→ Directions:
Copy each of the records exactly; leave nothing out.
....................
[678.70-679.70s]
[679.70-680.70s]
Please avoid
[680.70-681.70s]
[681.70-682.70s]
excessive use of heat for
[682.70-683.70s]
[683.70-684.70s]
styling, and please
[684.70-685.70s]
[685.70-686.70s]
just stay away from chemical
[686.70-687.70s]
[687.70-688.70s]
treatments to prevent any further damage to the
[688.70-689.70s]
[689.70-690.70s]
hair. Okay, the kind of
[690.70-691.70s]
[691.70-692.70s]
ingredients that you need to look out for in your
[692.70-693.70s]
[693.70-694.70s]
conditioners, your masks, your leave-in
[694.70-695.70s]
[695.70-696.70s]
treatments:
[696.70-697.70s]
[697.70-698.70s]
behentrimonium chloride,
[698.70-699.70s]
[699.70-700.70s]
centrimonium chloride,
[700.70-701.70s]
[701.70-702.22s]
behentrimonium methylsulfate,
....................
→ Answer to the problem:
[678.70-679.70s]
[679.70-680.70s]
Please avoid
[680.70-681.70s]
[681.70-682.70s]
excessive use of heat for
[682.70-683.70s]
[683.70-684.70s]
styling, and please
[684.70-685.70s]
[685.70-686.70s]
just stay away from chemical
[686.70-687.70s]
[687.70-688.70s]
treatments to prevent any further damage to the
[688.70-689.70s]
[689.70-690.70s]
hair. Okay, the kind of
[690.70-691.70s]
[691.70-692.70s]
ingredients that you need to look out for in your
[692.70-693.70s]
[693.70-694.70s]
conditioners, your masks, your leave-in
[694.70-695.70s]
[695.70-696.70s]
treatments:
[696.70-697.70s]
[697.70-698.70s]
behentrimonium chloride,
[698.70-699.70s]
[699.70-700.70s]
centrimonium chloride,
[700.70-701.70s]
[701.70-702.22s]
behentrimonium methylsulfate,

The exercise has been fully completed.